A structure made of DNA and protein that carries genetic information.

Crossing Over

The exchange of genetic material between homologous chromosomes during prophase I of meiosis, increasing genetic variation.

Crossover Frequency

The percentage of recombinant offspring resulting from crossing over; used to map genetic loci on chromosomes.
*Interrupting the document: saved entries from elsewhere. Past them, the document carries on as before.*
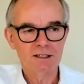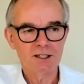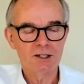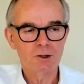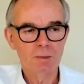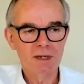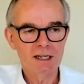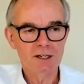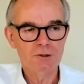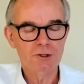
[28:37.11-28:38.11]
Circle
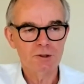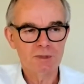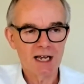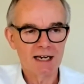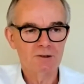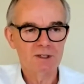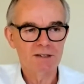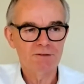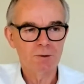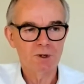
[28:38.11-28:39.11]
B YouTube channel, and
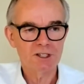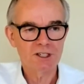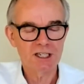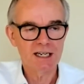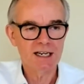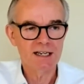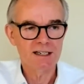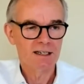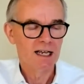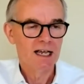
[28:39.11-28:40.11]
if you want to see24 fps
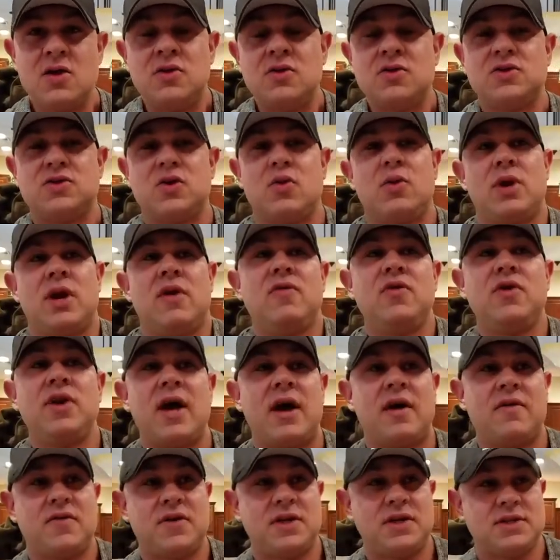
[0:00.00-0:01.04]
So whenever you
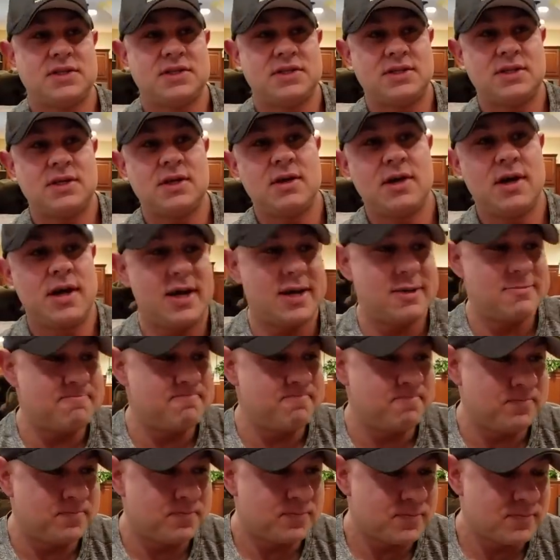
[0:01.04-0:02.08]
have these um,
Cyclin-dependent Kinase (CDK)

Enzymes that regulate the cell cycle; activated by cyclins.

Cytokinesis

The division of the cytoplasm to form two separate daughter cells after mitosis or meiosis.

Diploid (2N)

A cell that contains two sets of chromosomes, one from each parent.

Dominant

An allele that masks the effect of a recessive allele when present.

F1/F2 Generation

F1 is the first generation of offspring from a genetic cross; F2 is the offspring of an F1 cross.

Fertilization

The fusion of a sperm and egg cell to form a zygote.

Gamete

A haploid reproductive cell (sperm or egg).

Genotype

The genetic makeup of an organism; the combination of alleles.

Haploid (1N)

A cell with only one complete set of chromosomes.

Heterozygous

Having two different alleles for a trait (e.g., Aa).

Homozygous

Having two identical alleles for a trait (e.g., AA or aa).

Homologous Chromosomes

Chromosome pairs (one from each parent) that are similar in length, gene position, and centromere location.

Interphase

The part of the cell cycle where the cell grows, performs its functions, and replicates DNA; includes G1, S, and G2 phases.

Meiosis

Cell division that produces four genetically unique haploid gametes.

Metaphase

Stage of mitosis and meiosis where chromosomes align at the center (metaphase plate) of the cell

Mitosis

Nuclear division that produces two genetically identical diploid daughter cells.

Nuclear Division

The division of a cell’s nucleus, either by mitosis or meiosis.

Phenotype

The observable traits or characteristics of an organism resulting from its genotype.

Prophase

first stage of mitosis and meiosis where chromosomes condense and spindle fibers form.

Recessive

An allele that is only expressed when two copies are present (homozygous).

Recombination

The formation of new allele combinations through crossing over or independent assortment.

Segregation

The separation of alleles during gamete formation, described by Mendel's first law (Law of Segregation).

Sex Chromosome

Chromosomes that determine an individual's sex (X and Y in humans).

Sex-linked

Traits associated with genes located on sex chromosomes (often X-linked).

Somatic Cell

Any body cell other than a gamete.

Synapsis

The pairing of homologous chromosomes during prophase I of meiosis.

Synthesis (S Phase)

Part of interphase where DNA is replicated.

Telophase

Final stage of mitosis and meiosis where chromosomes decondense, nuclear envelopes re-form, and the cell prepares for cytokinesis.